(WORK INSTRUCTION):
Your reply must be the number of lines in the entries that hold the word "video", and nothing else.

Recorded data

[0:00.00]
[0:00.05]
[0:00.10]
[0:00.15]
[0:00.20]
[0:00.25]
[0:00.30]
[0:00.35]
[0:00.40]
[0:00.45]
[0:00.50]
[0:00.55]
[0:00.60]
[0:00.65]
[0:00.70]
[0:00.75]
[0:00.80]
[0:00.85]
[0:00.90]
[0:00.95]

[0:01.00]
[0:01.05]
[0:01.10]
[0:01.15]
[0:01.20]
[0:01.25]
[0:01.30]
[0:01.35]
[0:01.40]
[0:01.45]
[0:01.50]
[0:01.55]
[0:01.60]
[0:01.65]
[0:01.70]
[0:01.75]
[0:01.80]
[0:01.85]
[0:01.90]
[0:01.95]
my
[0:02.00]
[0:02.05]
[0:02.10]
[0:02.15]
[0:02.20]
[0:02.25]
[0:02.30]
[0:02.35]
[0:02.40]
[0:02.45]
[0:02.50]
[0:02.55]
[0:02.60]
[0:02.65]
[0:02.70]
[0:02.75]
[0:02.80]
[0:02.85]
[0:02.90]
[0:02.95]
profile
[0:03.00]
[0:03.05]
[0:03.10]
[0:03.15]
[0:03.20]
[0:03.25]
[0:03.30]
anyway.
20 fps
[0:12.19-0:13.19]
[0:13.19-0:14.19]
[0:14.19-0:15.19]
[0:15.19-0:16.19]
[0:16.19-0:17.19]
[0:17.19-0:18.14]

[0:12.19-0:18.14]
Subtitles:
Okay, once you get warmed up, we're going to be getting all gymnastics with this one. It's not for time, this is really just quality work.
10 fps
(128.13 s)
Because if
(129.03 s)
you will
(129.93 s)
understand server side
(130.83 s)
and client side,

---

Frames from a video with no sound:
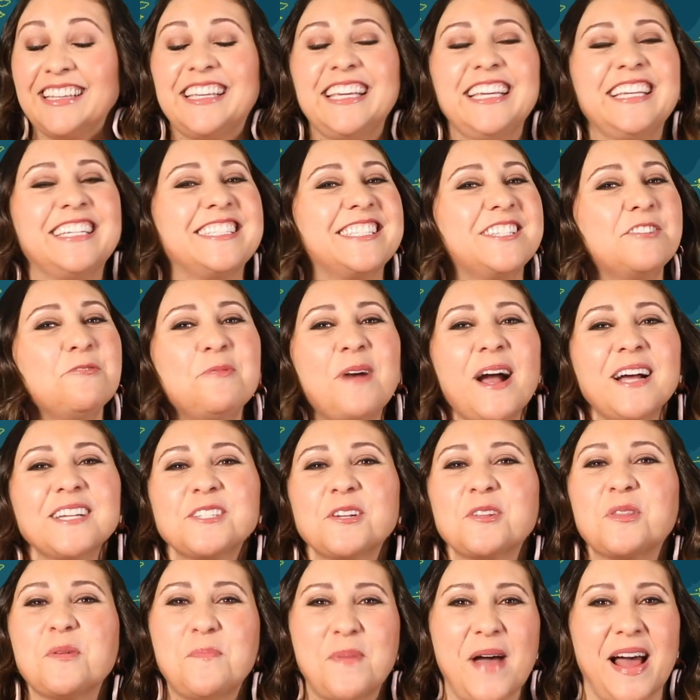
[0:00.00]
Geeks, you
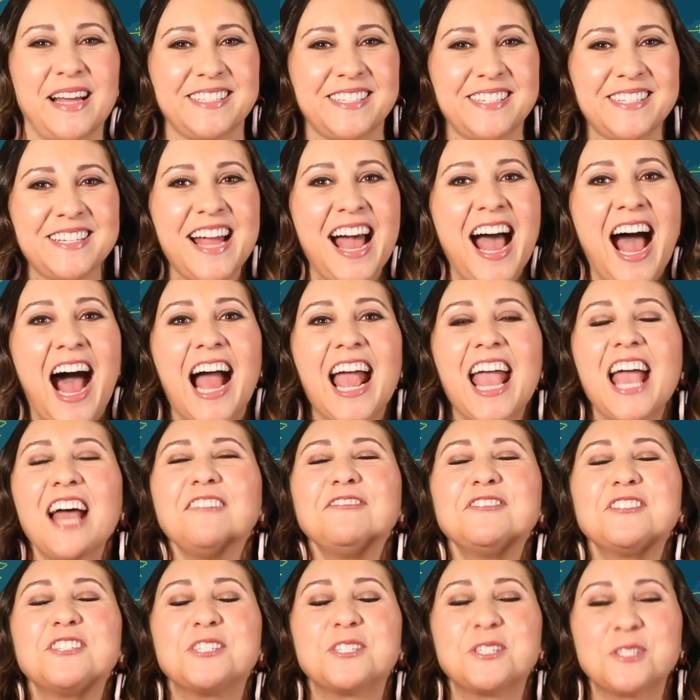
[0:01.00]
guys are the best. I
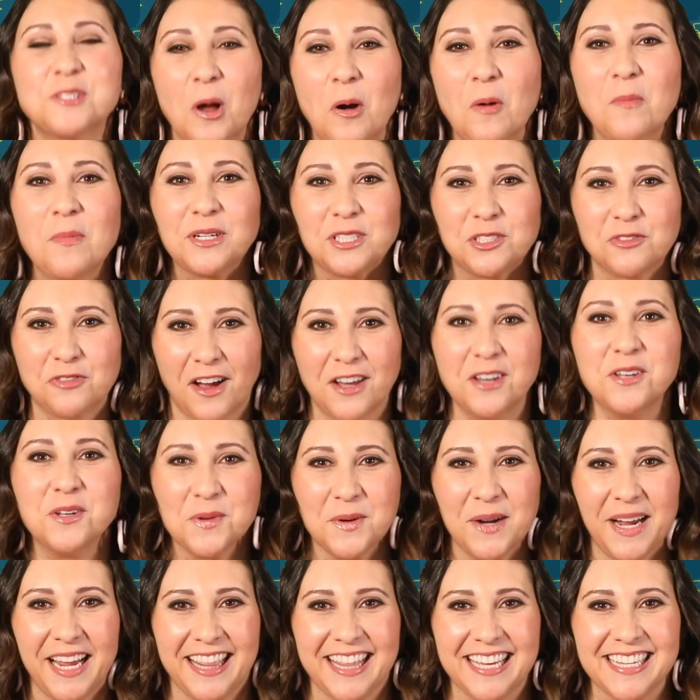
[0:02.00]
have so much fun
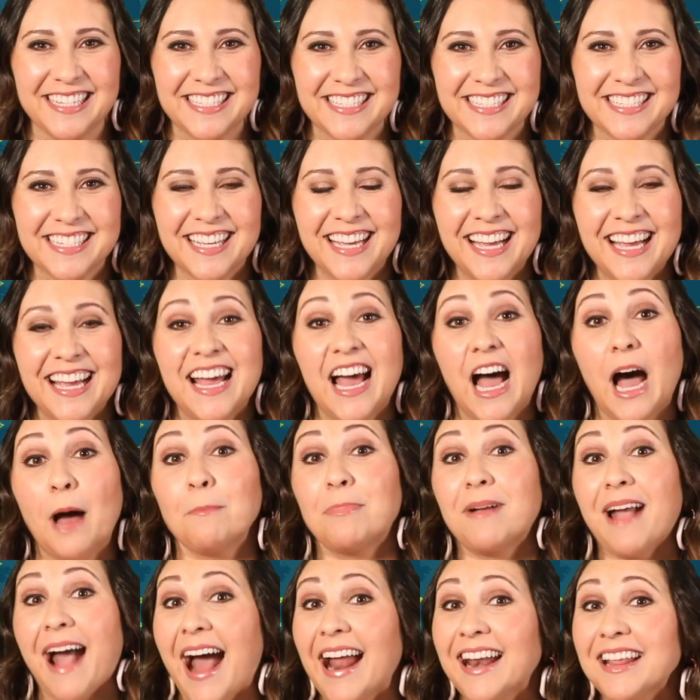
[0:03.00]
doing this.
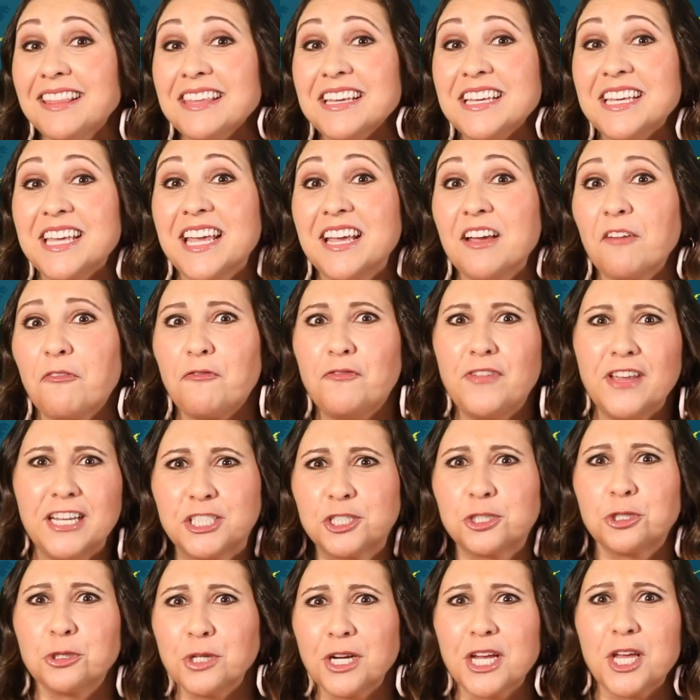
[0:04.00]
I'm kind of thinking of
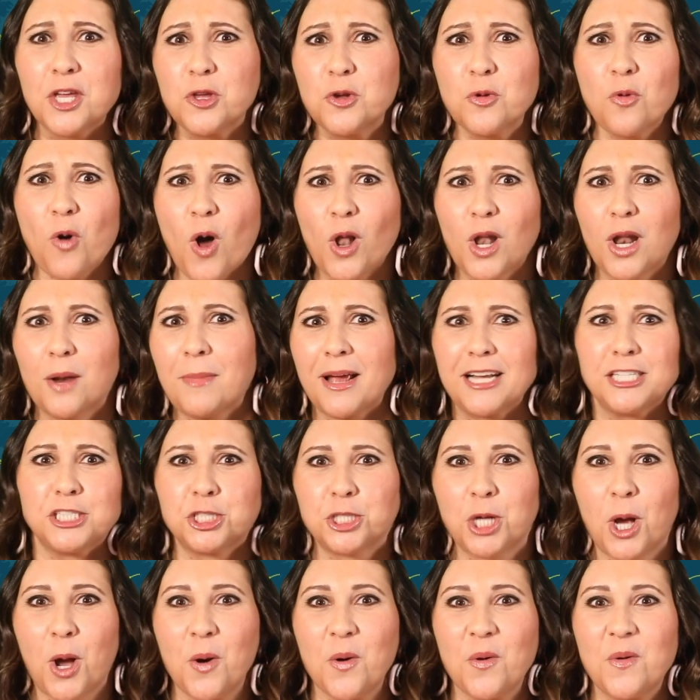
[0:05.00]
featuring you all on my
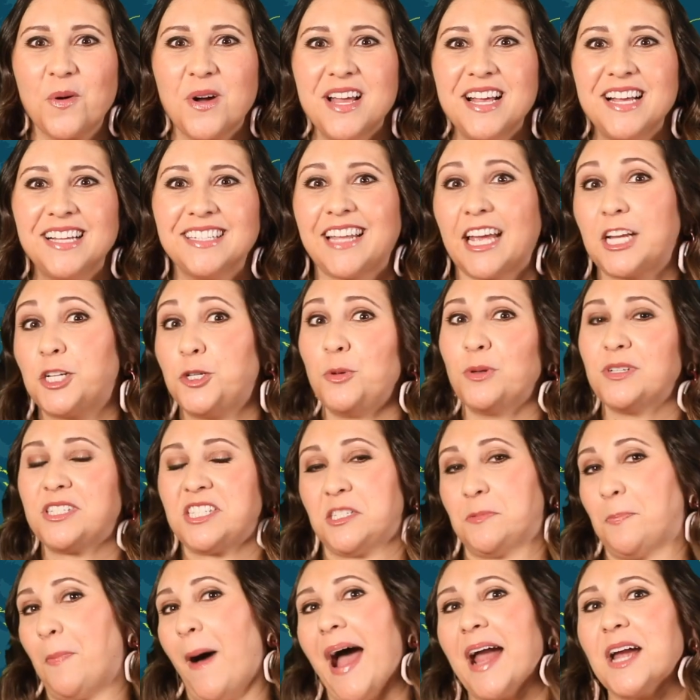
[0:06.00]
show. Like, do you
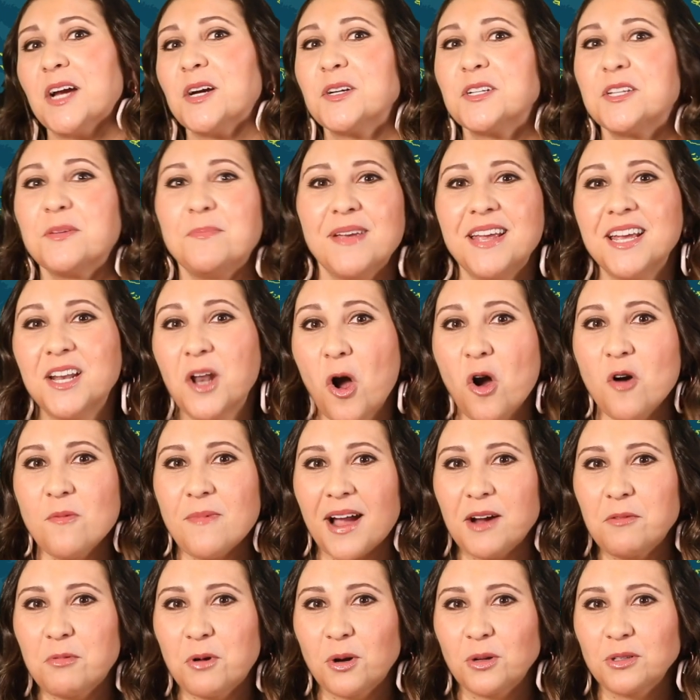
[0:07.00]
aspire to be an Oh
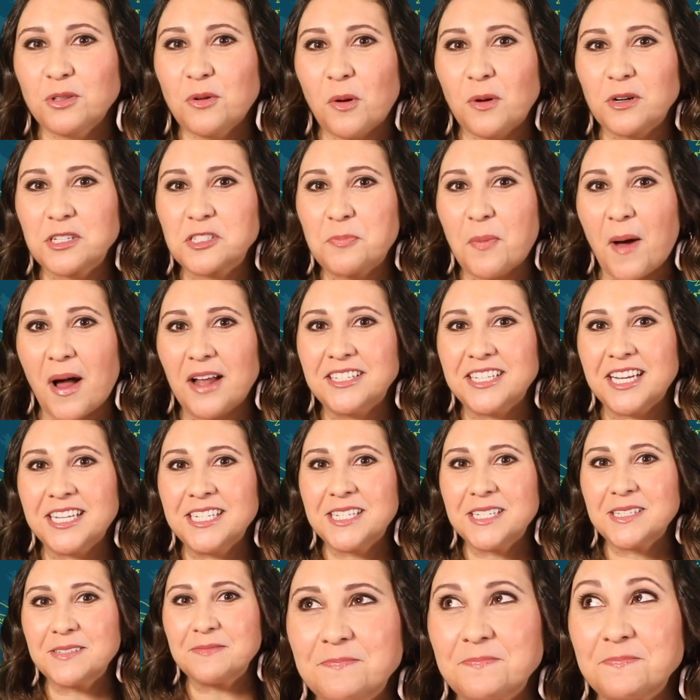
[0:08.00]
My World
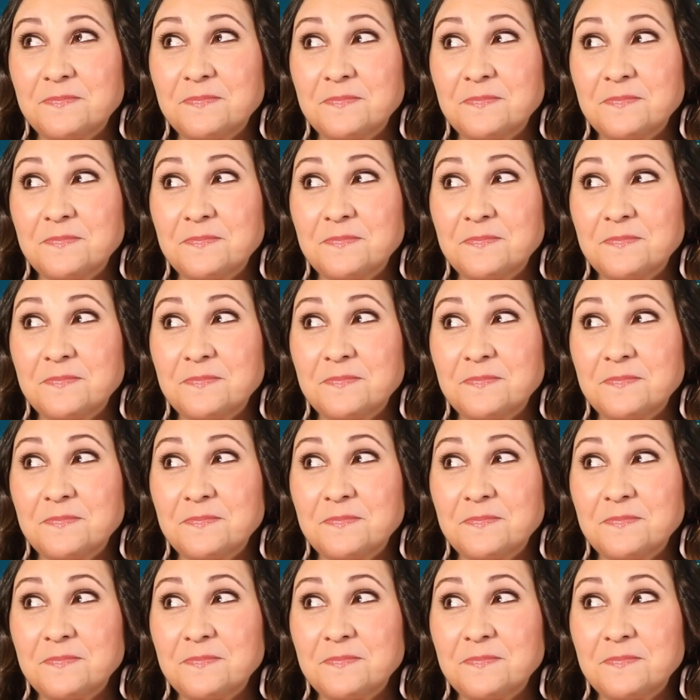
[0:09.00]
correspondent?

==

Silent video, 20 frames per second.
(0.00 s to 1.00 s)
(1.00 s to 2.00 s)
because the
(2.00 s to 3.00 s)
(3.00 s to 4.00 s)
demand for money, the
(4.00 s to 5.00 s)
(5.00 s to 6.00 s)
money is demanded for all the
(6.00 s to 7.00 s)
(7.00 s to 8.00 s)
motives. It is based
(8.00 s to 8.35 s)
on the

(RESPONSE AREA):
2